混亂的心跳幾乎要蓋過他的聲音,末尾似乎捕捉到關鍵信息,我吞了吞不存在的口水,帶着不确定說:“我……咳,我啥都沒有。”
手腕沒有減輕的力度告訴我,我的不确定是對的,他并沒有放手的意思。
“有,你便跟人走?”
他的語氣确實不算好,擔心他對我動手,我于是把左手擋在身前防禦,沒想到他是動腳。
“啊——”左腿受到的一擊讓我差點倒地,可是手腕被他抓着,我隻能勾着腿單腳站立,“疼……”哭腔跟随痛覺溢出,低下的頭頂到他的胸膛。
就在疼痛要填滿我大腦的時候,他捏住我的下巴,我被迫仰視他,看着他嚴厲地問我:“你要給哪個送信?說。”
感覺告訴我這個問題必須回答,大腦在這一刻飛速運轉,快要被疼填滿的腦袋試圖捕捉重點。同時手腕的痛感更突出了點。
我情急之下說:“也如意!”感覺力度沒有那麼重了,我猜自己說對了,再次補充道:“也如意……沒有别人。”
有别人,可我不能說。
希望那個人趕快來救我。
可能十幾秒,可能幾分鐘,我不曉得等待的時間有多長,看他琢磨不透的表情,我忐忑極了,不願承認的害怕将我填滿。
“滿嘴假話。”他忽然上了力氣,雙手好像都有使勁,我疼得分辨不出來。想辯解的嘴因為疼說不清話,他微怒的眼神與我對視,“還有哪個,是不是那姓張的。”
張宴生上門都沒能救得了我,我現在更不能把他牽扯進來。趕緊搖了搖頭:“沒有别人,真的沒有,我不敢騙你。”
無力的左小腿逐漸腳尖沾地,我姿勢更加難受。

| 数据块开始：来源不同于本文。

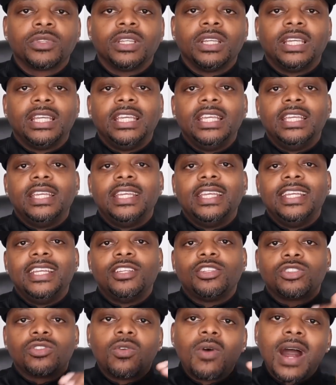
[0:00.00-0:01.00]
he, he
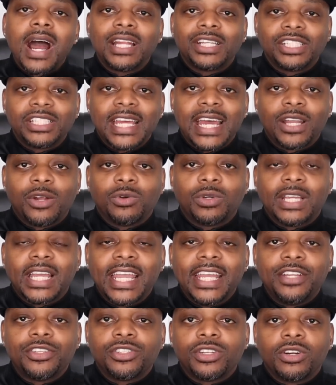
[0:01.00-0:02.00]
squashed that,
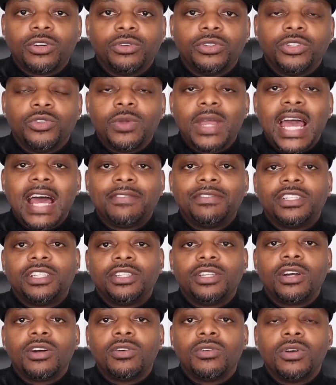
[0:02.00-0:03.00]
okay? So you have to
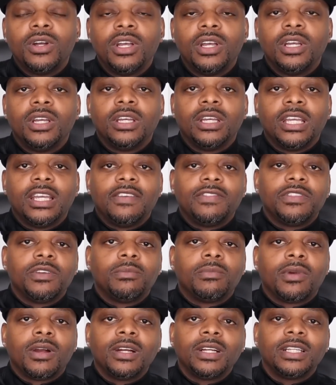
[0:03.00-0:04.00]
know if the
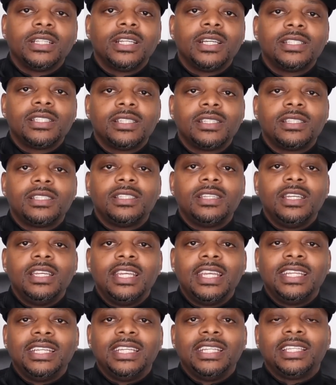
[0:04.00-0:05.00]
market doesn't
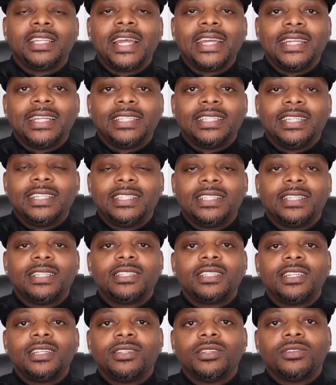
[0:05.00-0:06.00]
see any light at the end of the
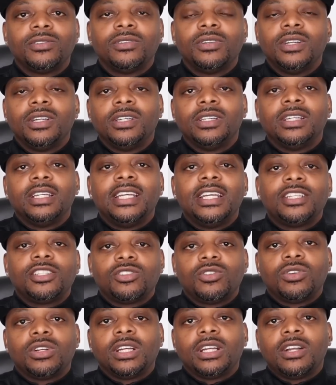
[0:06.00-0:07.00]
tunnel, it's
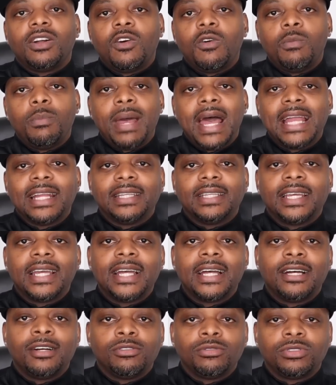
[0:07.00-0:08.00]
going to go back
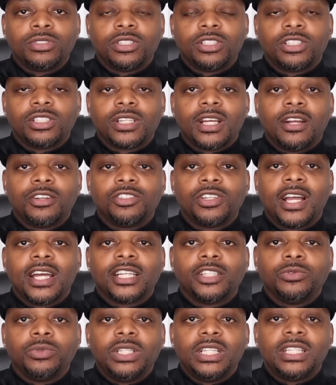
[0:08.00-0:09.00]
down to start
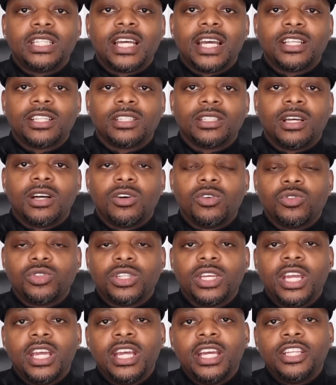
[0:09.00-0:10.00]
trying to retest
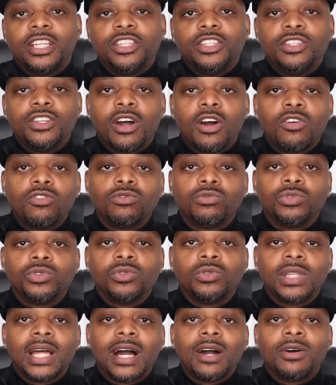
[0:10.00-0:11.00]
lows. Don't
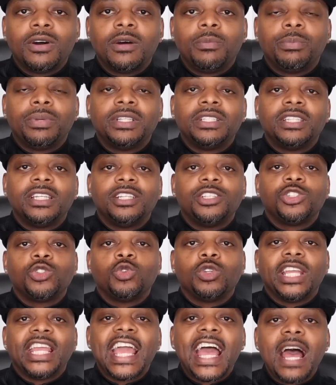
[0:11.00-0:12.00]
rule out a
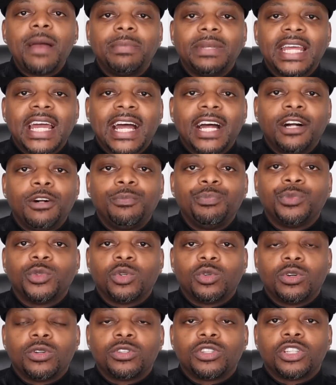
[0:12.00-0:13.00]
potential gap down
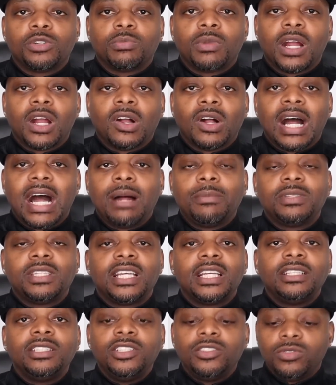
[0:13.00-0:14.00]
on tomorrow. I'm
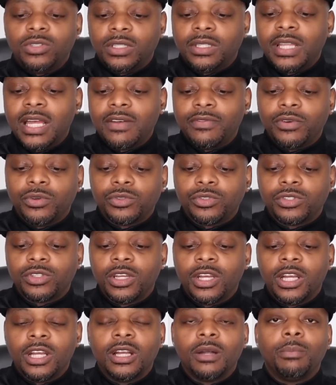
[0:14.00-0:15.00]
telling you the levels,
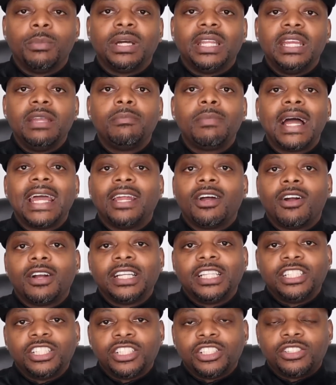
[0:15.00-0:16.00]
but it might
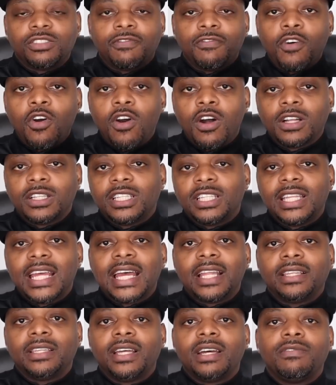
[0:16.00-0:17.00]
already just fall to
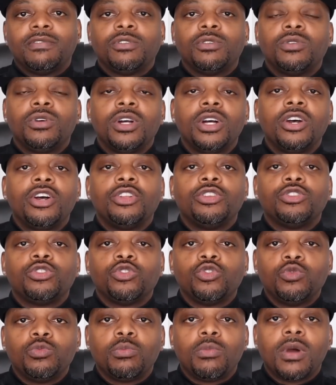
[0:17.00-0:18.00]
that level
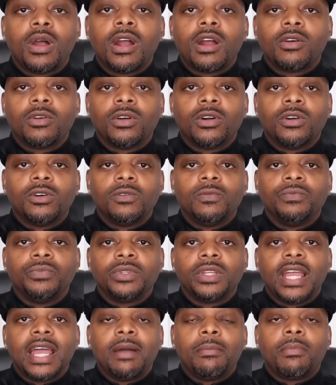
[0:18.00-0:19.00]
tomorrow
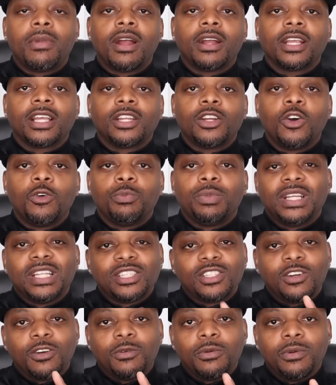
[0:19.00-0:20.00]
at market open.
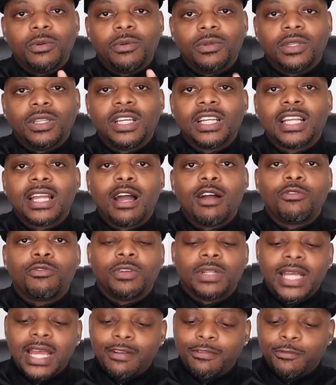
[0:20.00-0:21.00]
So look out
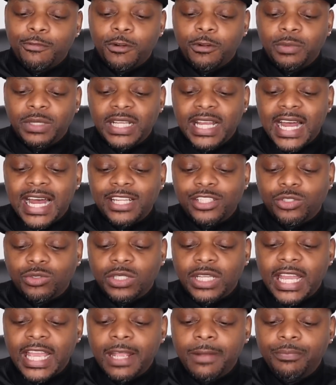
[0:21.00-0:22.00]
for that for me, guys,
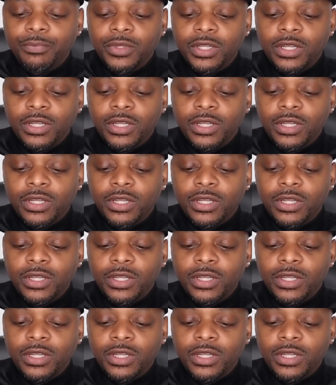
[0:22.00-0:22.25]
okay?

我正要張嘴求饒,就看他譏諷地笑道:“滿嘴假話。……不敢騙我?我看你不但敢騙,還敢上房揭瓦。”
目之所及的地方有七八個人,可他們都安靜不語,我能聽到的,隻有微弱的晨風吹過樹的枝葉發出的窸窸窣窣的聲音,和别人聽不見的心跳。
“我隻是想找人幫忙帶個口信,告訴我老闆跟跟我妹妹說聽娘的話,絕對沒有别的想法。”話語間帶出差點忘了的記憶,我忍着腿疼,踮起腳尖,逼迫自己看着他的眼睛,“我不認識字,更加不會寫信,曉得出不去也不可能冒險。”聽自己的心跳,伸手握住他捏着我下巴的手腕,“求你信我。”
他的目光向下偏移,緊接着移回我的臉上,近在咫尺的目光似乎少了一些怒意。
“倘若叫我曉得你起了旁的心思,絕不是吃痛那麼安逸了。”他抽離了被我握住的手腕,随即放開了我的右手。
失去外力的支撐,我當場就要倒下,還好離我不遠處的秋禾迅速扶住了我。
“姑娘,你還得嗎?”
眼前即将轉身向前的人朝我看來,我還沒消失的恐懼再次蔓延,使我沒法回應身邊人的關心。
而眼前的人沒有我預想中的暴戾,将直沖着我的目光稍微移動,像是對我身邊的人說:“扶她跟着。”
耳邊少女的單字回應證實我的猜測,我被扶着慢步跟在他身後,漸漸将眼神移向他後側的少女。
為什麼?為啥她要告訴他?
我混沌的大腦想不通,隻覺得怨恨他們帶給我的傷害。
昨天沒上藥的腿今天又被他踹了一腳,我多少次不想走,可是在他的屋檐下,不聽該怎麼逃跑?
希望方老闆……他估計也沒辦法救我。
那麼就希望我逃走前,李玉不會再對我做啥,不然我連他人都燒了!
咬牙切齒走到偏廳門前,前面的人已經進去了,我踩上灰黑色的木質台階,被秋禾帶着走了上去。
“姑娘莫要再耍性子嘞”她在我耳邊低語着,“否則這身子十天半月都好不得。”
我含着怒氣看她,不曉得這張看起來溫和無害的臉怎麼說出這麼颠倒黑白的話的!
前腳聽見裡面齊聲叫“老爺。”,後腳我就走了進去。
她扶我轉過身,我轉眼就看見和我年紀差不多的辛姨娘依舊坐在那,她對面的女人依舊抱着孩子。
“坐下。”他和昨天一樣從抱孩子的女人身邊經過,坐到主位。
“老爺難得同姑娘一起來,”辛語氣輕微含笑,“不曉得睡得可還安穩?”
“與她們尋撒子安穩”他端起小闵盛完湯的碗,眼睛像是看向走過去的我,很快掃過去了,朝對他滿面含笑的女人看,“問憨話。”